GC-MS Sample Preparation
A dichloromethane microextraction was performed on 1 mL aliquot of each fecal sample from the PSP® kit (Invitek, Germany) that was used for 16 rRNA deep sequencing. Each aliquot was vortexed and placed in a 13x15 mm glass test tube with screw-top lid and 1 mL (1:1 vol/vol) of dichloromethane was added using a gas-tight Hamilton syringe and vortexed for 1 minute. Samples were then centrifuged at ~3000g for 20 min at 4°C, and the organic fraction was removed using a glass pipette. The resultant organic layer was then transferred to GC-MS auto sampler vials and clamped with a PTFE faced rubber cap. The volume obtained from each extraction was variable; for small volumes, samples were placed in vial inserts. The extracted organic phase was diluted 1:100 and run on an Agilent 5973 GC-MS with auto sampler. 1μL of sample was injected (splitless) onto an HP-5MS capillary column (0.25mm x 30mm x 25μm) with helium as the carrier gas flowing at 1 mL/min. The solvent delay time was 6 minutes. An oven temperature was set at 30°C for 3 minutes and ramped to 320°C at 10°C/min until finally held for 10 minutes. Raw GC-MS extension files acquired from the instrument were converted to compatible files using Xcalibur v8 (ThermoScientific) and subsequently manipulated and processed in OpenChrom (San Diego, CA). A representative GC-fecal chromatogram, mass spectrometry fragmentation of both cholesterol and coprostanol, and molecular structures of the two sterols are shown in S1 Fig.
In order to extract differentially abundant features, peak areas for all chromatograms were combined into a format for discriminant analysis using the Metaboanalyst software suite [25, 26]. A matrix containing all 118 samples as row header and retention times as column header was generated by merging all raw data files. Each sample and sample time point was annotated as either CDI or Healthy (for a 2-component model), or Healthy, HAbx, Met, Vanc (for a 4-component model). The elements for this array input were peak intensities in units of total ion current (TIC). Using the Metaboanalyst suite, each spectrum was normalized by sum filtering and autoscaled, which resulted in a Gaussian distribution of intensities for all chromatograms. The output determined retention times that were significantly different between CDI and healthy cohort (irrespective of prior antibiotic exposure and antibiotic treatment) and VIP scores of retention times that contributed to the PLS-DA. 155 retention times were found to be statistically significant (t test). From the t test and VIP scores, retention times 31.700± 0.1000 mins and 31.900 ± 0.1000 mins were the top features that distinguished both the two and the four-component model. The chemical identity of these two peaks was investigated by mass spectrometry (Chemstation, Agilent), and compounds were matched to cholesterol and coprostanol for all subjects manually to avoid complications from retention times overlapping (see Results section). Each chromatogram was then deconvoluted by extracting the leading molecular ions for both molecules: cholesterol (m/z 353.4, 368.4, 386.4), and coprostanol (m/z 355.4, 373.4, 388.4) using XCalibur v8. The percentage of coprostanol as a function of the sum of coprostanol and cholesterol TIC was then computed for each chromatogram. A Spearman’s rank (rho coefficient) was calculated for each sample from all time points (S4–S16 Figs)
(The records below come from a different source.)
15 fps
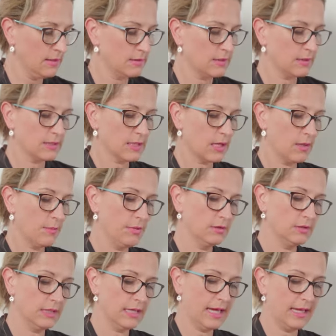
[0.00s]
So it's going to build
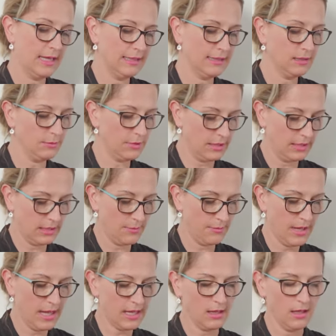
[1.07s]
it out a little bit at the
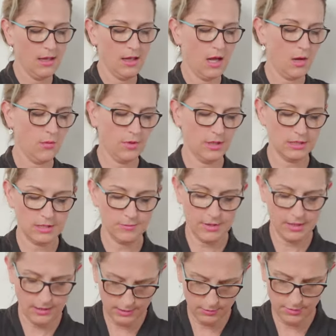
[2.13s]
back. I want it to be
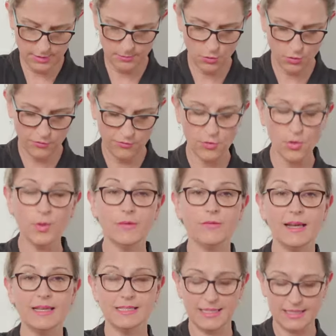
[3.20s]
a little bit more forward
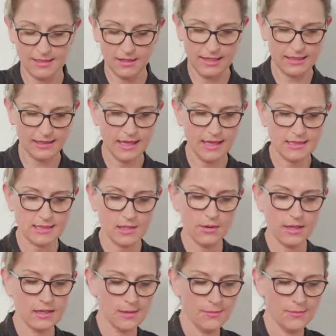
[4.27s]
facing like that. So I'll get the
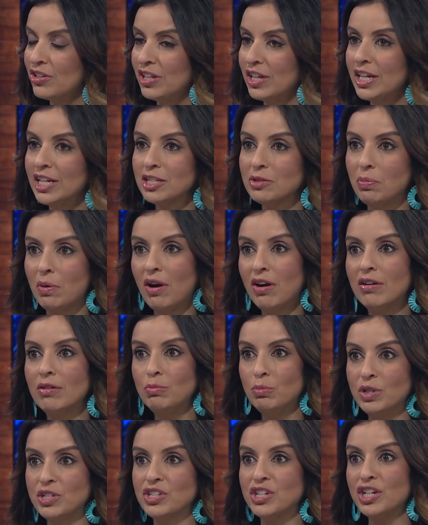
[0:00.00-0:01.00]
think it's part of
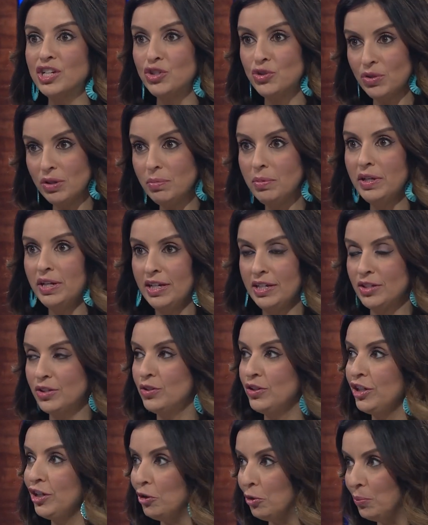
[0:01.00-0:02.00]
what's contributing to
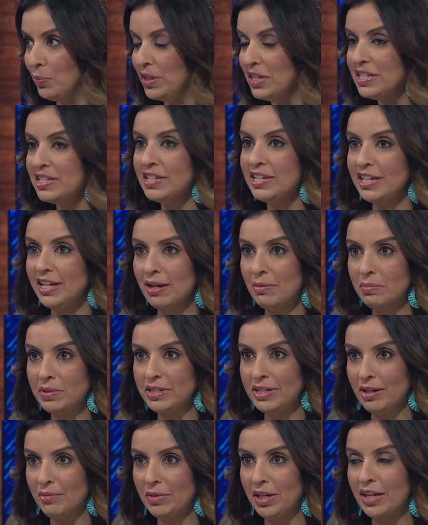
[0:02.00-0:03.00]
the obesity
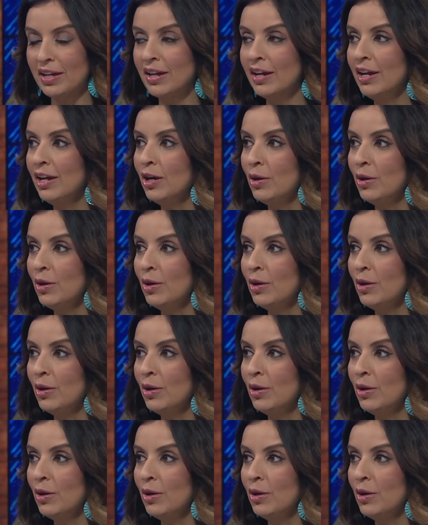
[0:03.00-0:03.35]
epidemic,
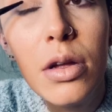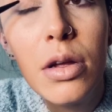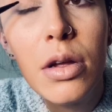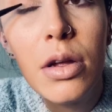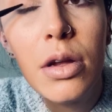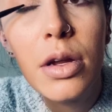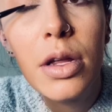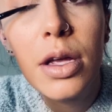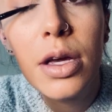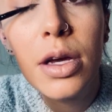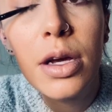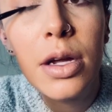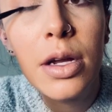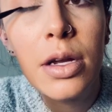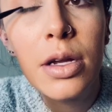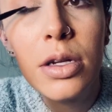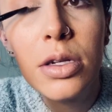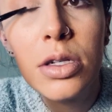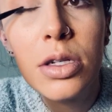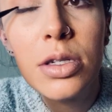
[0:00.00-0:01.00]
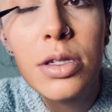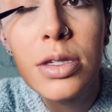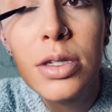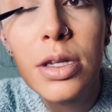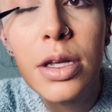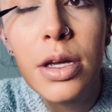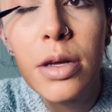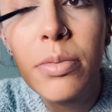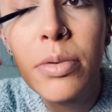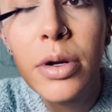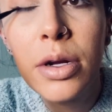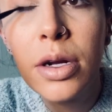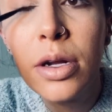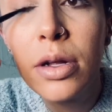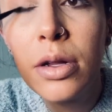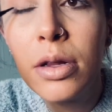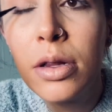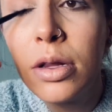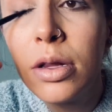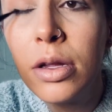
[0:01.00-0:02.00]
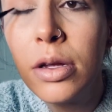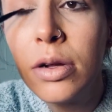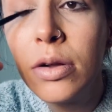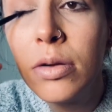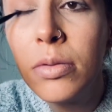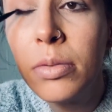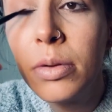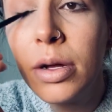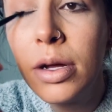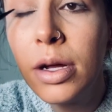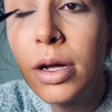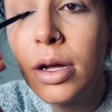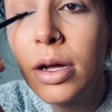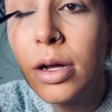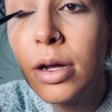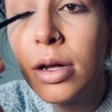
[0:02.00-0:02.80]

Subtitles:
And I kind of just like put a little bit,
Other discriminating metabolites identified in this targeted screen that were identified included Vitamin E (RT 32.10 ± 0.150 mins), fatty acids hexadecanoic acid and octadecanoic acid (22.00–24.00 mins), and squalene ~33.00–34.00 mins. In addition, we observed that cholestanone, another cholesterol derivative, co-eluted with coprostanol peaks in some but not all chromatograms. However, due to high inter-individual variation of these other metabolites, the lack of agreement and ambiguity with NIST database match, and their relatively low overall contribution to PLS-DA VIP components, we selected cholesterol and coprostanol for subsequent analysis, as identification of these two metabolites was consistent across all 118 fecal samples.
Nonmetric Multidimensional Scaling (NMDS)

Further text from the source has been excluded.